=== Begin Enclosure ===
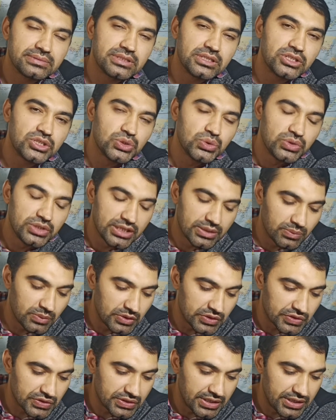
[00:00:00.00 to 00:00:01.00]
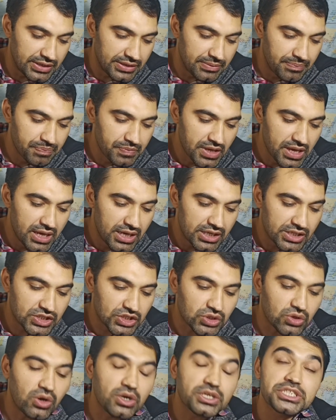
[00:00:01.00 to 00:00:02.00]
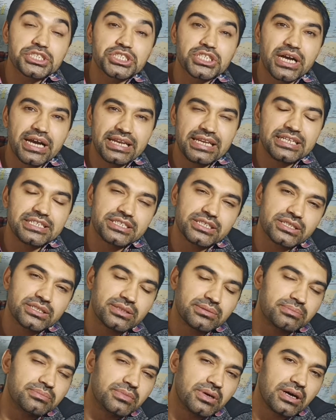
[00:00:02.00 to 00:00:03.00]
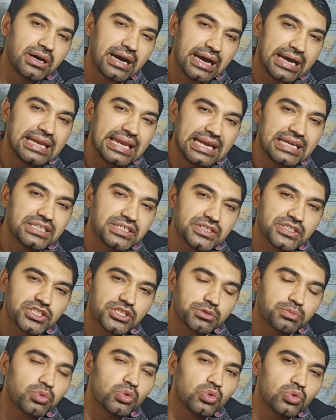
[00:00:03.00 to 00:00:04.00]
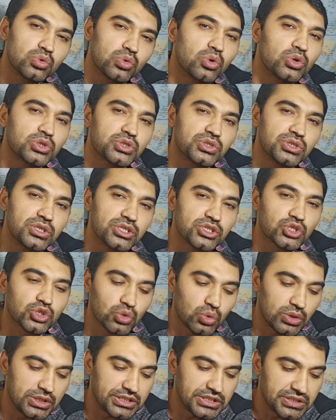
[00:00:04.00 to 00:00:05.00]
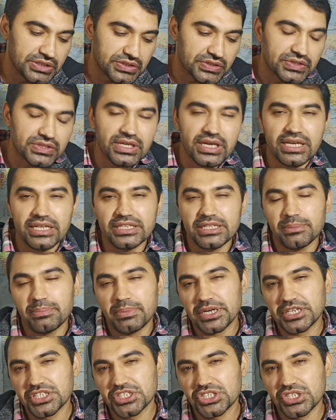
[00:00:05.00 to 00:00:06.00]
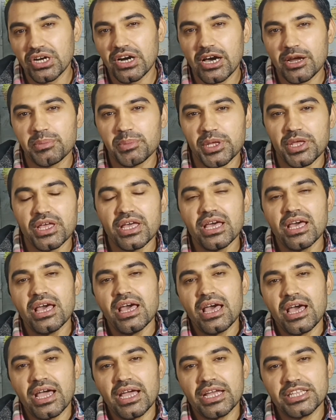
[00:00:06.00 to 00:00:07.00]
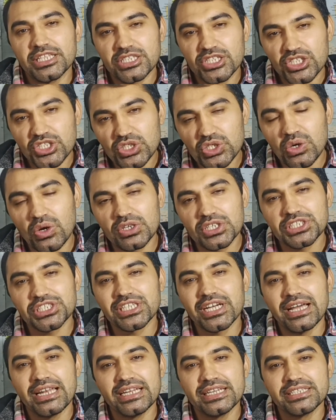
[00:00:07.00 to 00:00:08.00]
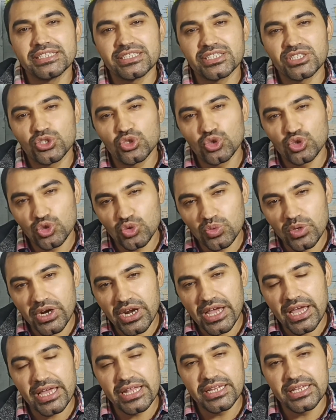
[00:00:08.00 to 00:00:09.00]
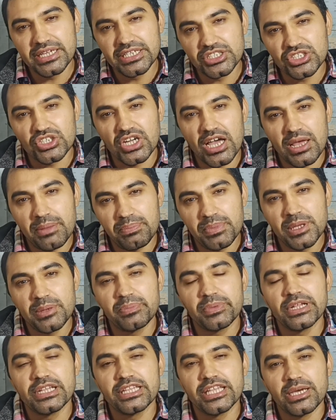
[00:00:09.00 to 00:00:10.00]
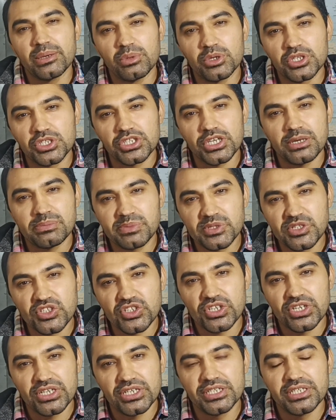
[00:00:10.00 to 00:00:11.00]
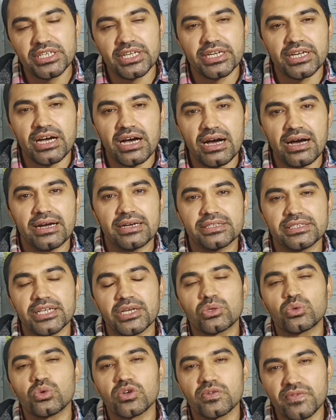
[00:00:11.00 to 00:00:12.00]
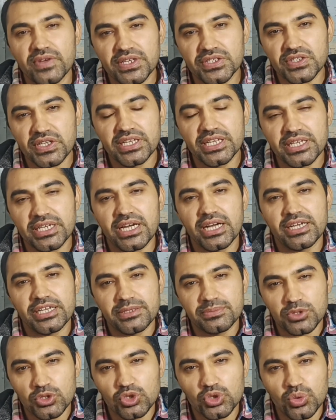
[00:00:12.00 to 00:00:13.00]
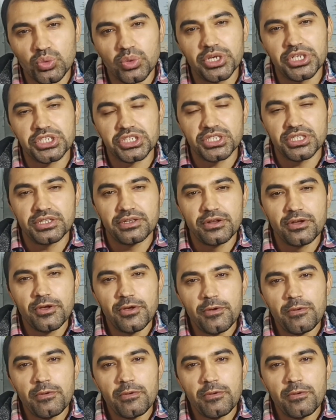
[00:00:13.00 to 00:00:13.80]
Union was the Scottish Highlanders proved good soldiers in the British Army. And the Scottish Highlanders, those were highly and tried people. They were tough, sturdy, and hard. They could face any kind of situation.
=== End Enclosure ===
> _Task objective_: Write out again, exactly, only the lines from the beginning of the material above to the line that holds "[00:00:07.00 to 00:00:08.00]", both ends included, and no pictures.

> _Written solution_:
[00:00:00.00 to 00:00:01.00]
[00:00:01.00 to 00:00:02.00]
[00:00:02.00 to 00:00:03.00]
[00:00:03.00 to 00:00:04.00]
[00:00:04.00 to 00:00:05.00]
[00:00:05.00 to 00:00:06.00]
[00:00:06.00 to 00:00:07.00]
[00:00:07.00 to 00:00:08.00]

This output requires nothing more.